Following the instruction of multiple tutorials regarding custom dataloaders for images, the way to do it is the following: (source)
class Dataset(data.Dataset):
def __init__(self, list_IDs, labels, transform = None):
self.labels = labels
self.list_IDs = list_IDs
self.transform = transform
def __len__(self):
return len(self.list_IDs)
def __getitem__(self, index):
# Select sample
ID = self.list_IDs[index]
#load data and get label
X = torch.load(f"path{ID}.pt")
if self.transform:
X = self.transform(X)
y = torch.Tensor(self.labels[ID])
return X,y
When I implement it this way, my training loop is extremely slow, my CPU usage at 100% and my GPU usage ~2% (thats bad)
So i created a new way loading the data, where I saved the batches before and load one whole batch at a time in the training loop (avoids using torchs dataset and dataloader):
for train_file in train_files: #train_file is a whole batch of 64 images saved as Tensor
X = torch.load(image_path + f"\\{train_file}", device)
X = transform(X)
y = torch.load(r"label_path" + f"\\{train_file}", device)

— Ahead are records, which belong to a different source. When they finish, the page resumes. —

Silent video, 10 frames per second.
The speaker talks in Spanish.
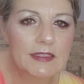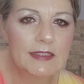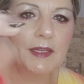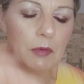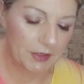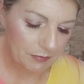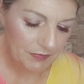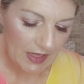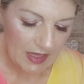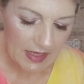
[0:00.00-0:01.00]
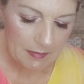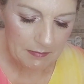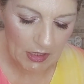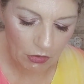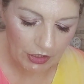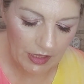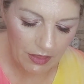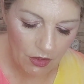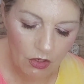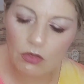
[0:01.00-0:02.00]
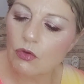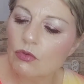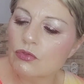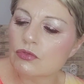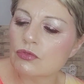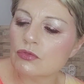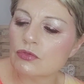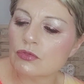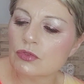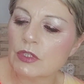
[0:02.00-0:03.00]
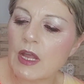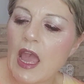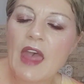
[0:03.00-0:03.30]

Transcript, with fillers: Y bueno, me he cogido un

#Do the training stuff here
Doing it the second way is ~7x faster than the first, common, way (and it doesnt destroys my CPU).
Disadvantage: I cant shuffle every epoch. I shuffled all data points when I created these batches and saved them locally, but at train time it is not possible to shuffle datapoints, it is just possible to rearange the order of the batches (At the moment I don’t know how this affects performance).
I’m now a bit confused: is my new approach okay, do I have a bug in the previous, usual, approach that is causing the long data load times? How bad is the lack of shuffling before each epoch? Of course, it would be more elegant to use dataloaders, however, I have not yet found a way to make this run anywhere near as fast as my new, second, approach.